Like parents unable to view their children objectively, boards reject statistical reality and almost always view their firms as above average. Because directors participate in corporate decision-making, they inevitably take ownership of the strategies that the corporation pursues. In doing so, directors become incapable of evaluating management and strategies in a detached manner.

As board tenure lengthens, it becomes increasingly less likely that boards will remain independent of the managers they are charged with monitoring. The capture problem is exacerbated by the incentives of managers to develop close personal ties with directors. Mr. Wagoner has had 10 years to cultivate his board. Of the 13 "independent" directors on the board, eight of them have served with Mr. Wagoner since 2003.

Once an opinion, such as the opinion that a CEO is doing a good job, becomes ingrained in the minds of a board of directors, the possibility of altering those beliefs decreases substantially. All too often, it is only when an outsider takes an objective look does anybody realize the obvious: That the directors of a company are generally the last people to recognize management failure.

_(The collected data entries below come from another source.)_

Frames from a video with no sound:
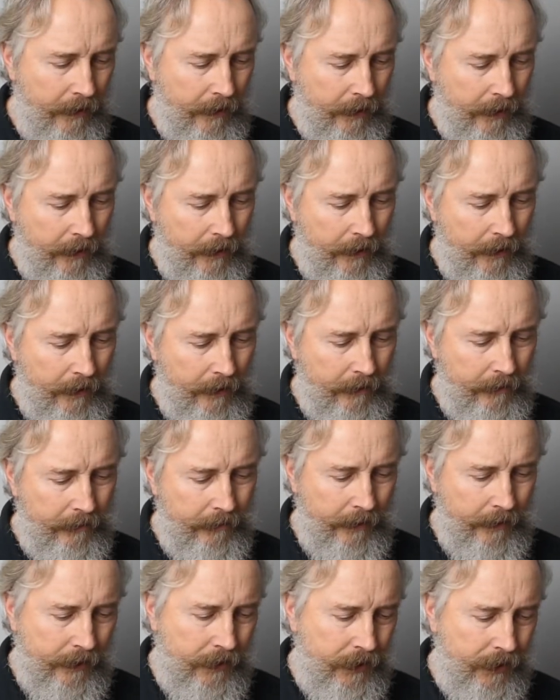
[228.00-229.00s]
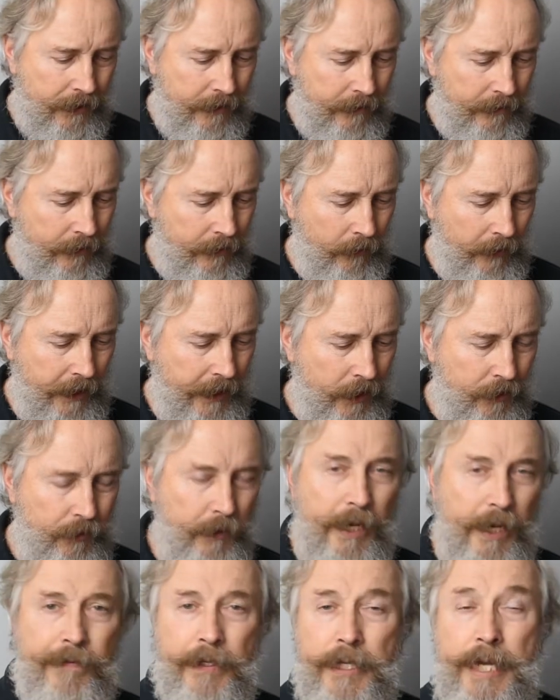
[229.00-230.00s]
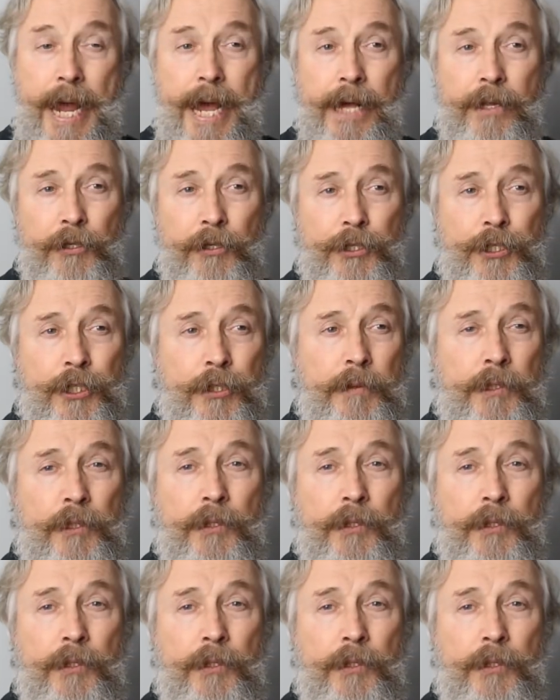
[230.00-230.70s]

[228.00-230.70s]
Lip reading: That's the way it is. We have a calendar.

We need to encourage market solutions -- not bureaucratic ones -- as the best strategy for addressing the corporate governance failures we face today. Hedge funds and activist investors like Carl Icahn are the solution, not the problem. The market for corporate control should be deregulated and the SEC's restrictions on all sorts of equity trading should be lifted at once.

Little if anything has changed at GM since dissident director H. Ross Perot dubbed his board colleagues "pet rocks" for their blind support of then CEO Roger Smith. The broader problem is that there are far too many pet rocks on the boards of other U.S. companies.

Mr. Macey is a law professor at Yale and author of "Corporate Governance: Promises Made, Promises Broken" (Princeton University Press).